* _Assignment_: From the first line to the last, repeat the records exactly and skip the pictures.

Records drawn from a dataset:
------------------------------------------------------------------------
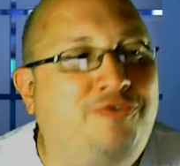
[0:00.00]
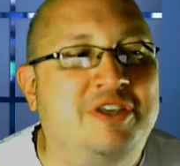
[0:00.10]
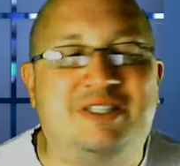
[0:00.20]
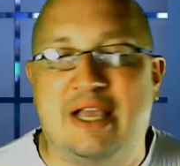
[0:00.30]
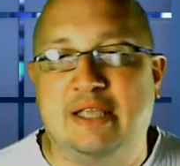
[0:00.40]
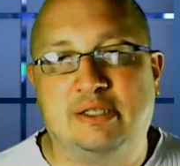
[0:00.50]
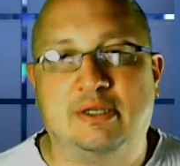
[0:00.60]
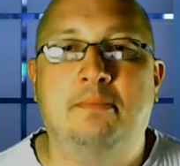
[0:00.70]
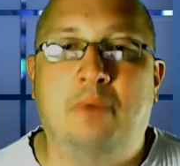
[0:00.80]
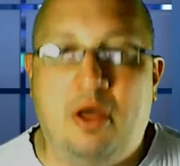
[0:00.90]
cents a
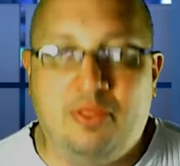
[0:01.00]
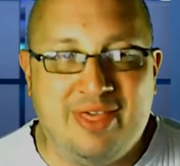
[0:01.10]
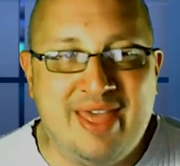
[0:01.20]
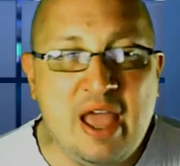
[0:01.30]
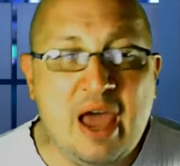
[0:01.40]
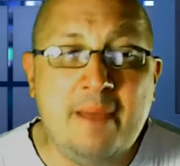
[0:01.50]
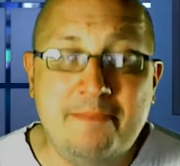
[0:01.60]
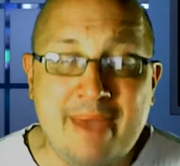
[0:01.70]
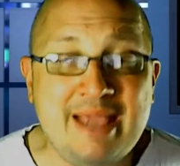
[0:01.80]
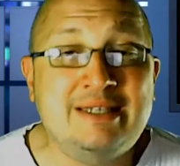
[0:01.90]
month, and they got to
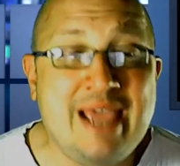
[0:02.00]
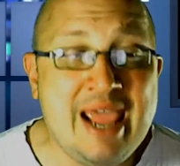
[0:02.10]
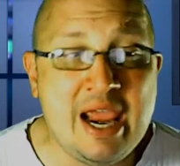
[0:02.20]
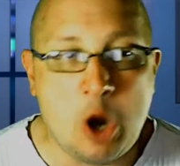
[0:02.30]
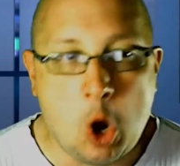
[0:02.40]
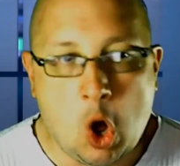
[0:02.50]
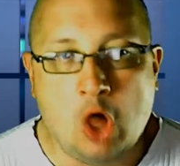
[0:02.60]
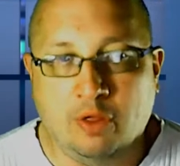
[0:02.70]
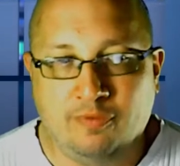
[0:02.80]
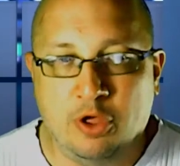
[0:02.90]
maintain
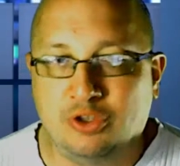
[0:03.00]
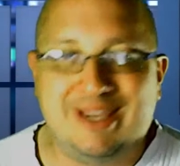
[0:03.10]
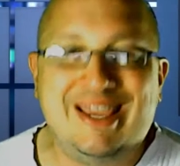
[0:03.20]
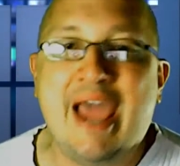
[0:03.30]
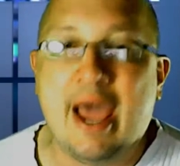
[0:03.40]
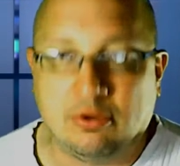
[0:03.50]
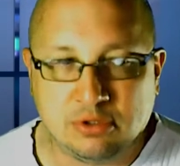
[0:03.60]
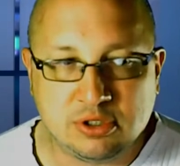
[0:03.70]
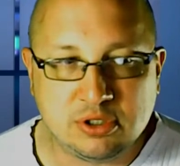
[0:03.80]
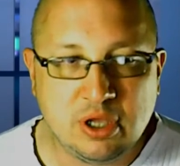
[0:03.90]
all of those
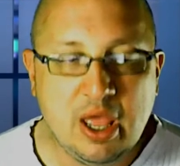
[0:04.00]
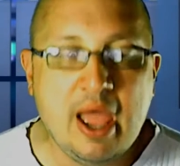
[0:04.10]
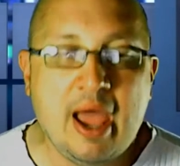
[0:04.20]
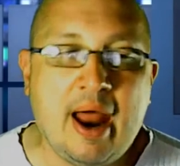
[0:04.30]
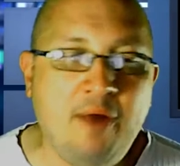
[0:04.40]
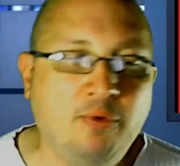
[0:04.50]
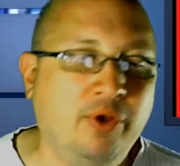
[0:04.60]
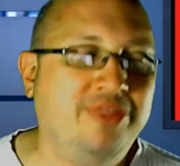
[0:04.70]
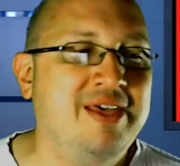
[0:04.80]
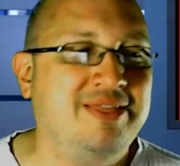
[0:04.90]
accounts. I really
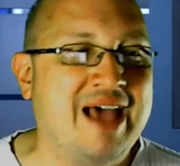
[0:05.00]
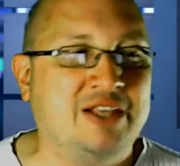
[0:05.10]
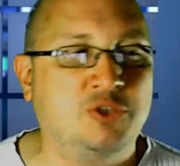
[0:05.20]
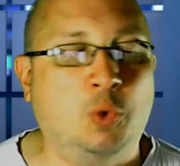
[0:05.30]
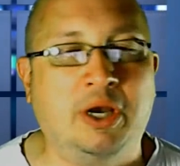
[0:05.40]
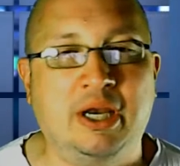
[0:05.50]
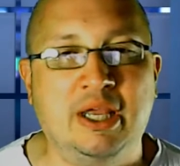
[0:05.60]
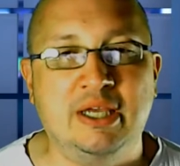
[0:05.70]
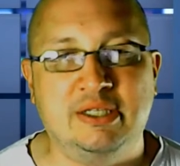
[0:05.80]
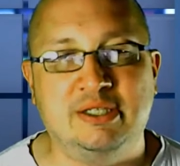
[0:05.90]
think that's what it
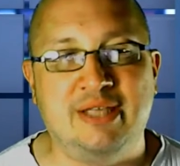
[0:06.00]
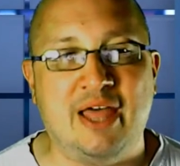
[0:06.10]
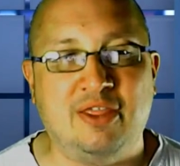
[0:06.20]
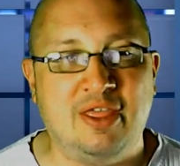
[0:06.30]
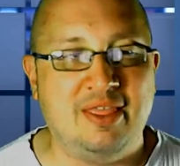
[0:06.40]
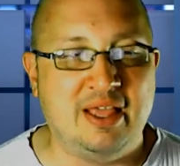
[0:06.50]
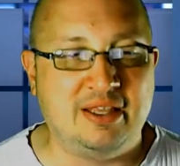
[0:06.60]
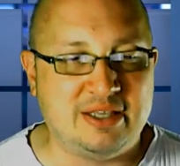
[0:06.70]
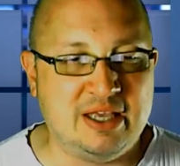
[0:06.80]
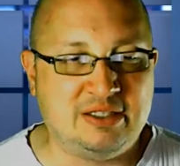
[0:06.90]
is that
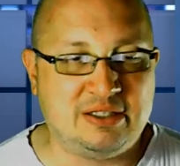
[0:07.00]
it's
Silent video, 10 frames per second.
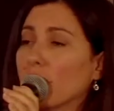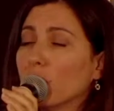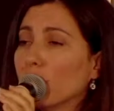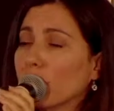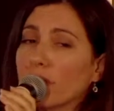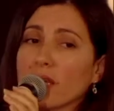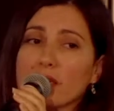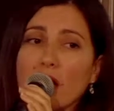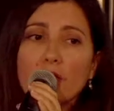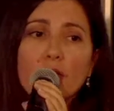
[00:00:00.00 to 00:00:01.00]
look, there's
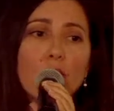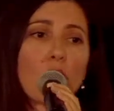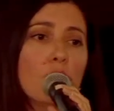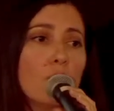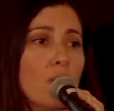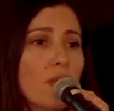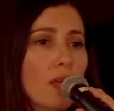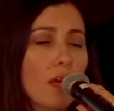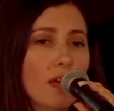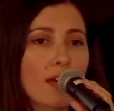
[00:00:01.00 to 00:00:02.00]
nothing wrong with
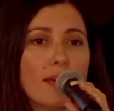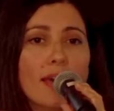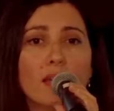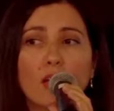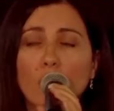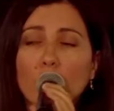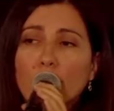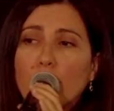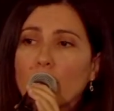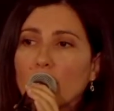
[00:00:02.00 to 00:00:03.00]
getting a lot of
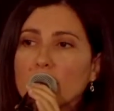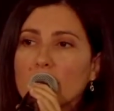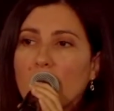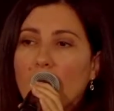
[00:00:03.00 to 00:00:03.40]
followers,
------------------------------------------------------------------------
* _Solution to this exercise_:
[0:00.00]
[0:00.10]
[0:00.20]
[0:00.30]
[0:00.40]
[0:00.50]
[0:00.60]
[0:00.70]
[0:00.80]
[0:00.90]
cents a
[0:01.00]
[0:01.10]
[0:01.20]
[0:01.30]
[0:01.40]
[0:01.50]
[0:01.60]
[0:01.70]
[0:01.80]
[0:01.90]
month, and they got to
[0:02.00]
[0:02.10]
[0:02.20]
[0:02.30]
[0:02.40]
[0:02.50]
[0:02.60]
[0:02.70]
[0:02.80]
[0:02.90]
maintain
[0:03.00]
[0:03.10]
[0:03.20]
[0:03.30]
[0:03.40]
[0:03.50]
[0:03.60]
[0:03.70]
[0:03.80]
[0:03.90]
all of those
[0:04.00]
[0:04.10]
[0:04.20]
[0:04.30]
[0:04.40]
[0:04.50]
[0:04.60]
[0:04.70]
[0:04.80]
[0:04.90]
accounts. I really
[0:05.00]
[0:05.10]
[0:05.20]
[0:05.30]
[0:05.40]
[0:05.50]
[0:05.60]
[0:05.70]
[0:05.80]
[0:05.90]
think that's what it
[0:06.00]
[0:06.10]
[0:06.20]
[0:06.30]
[0:06.40]
[0:06.50]
[0:06.60]
[0:06.70]
[0:06.80]
[0:06.90]
is that
[0:07.00]
it's
Silent video, 10 frames per second.
[00:00:00.00 to 00:00:01.00]
look, there's
[00:00:01.00 to 00:00:02.00]
nothing wrong with
[00:00:02.00 to 00:00:03.00]
getting a lot of
[00:00:03.00 to 00:00:03.40]
followers,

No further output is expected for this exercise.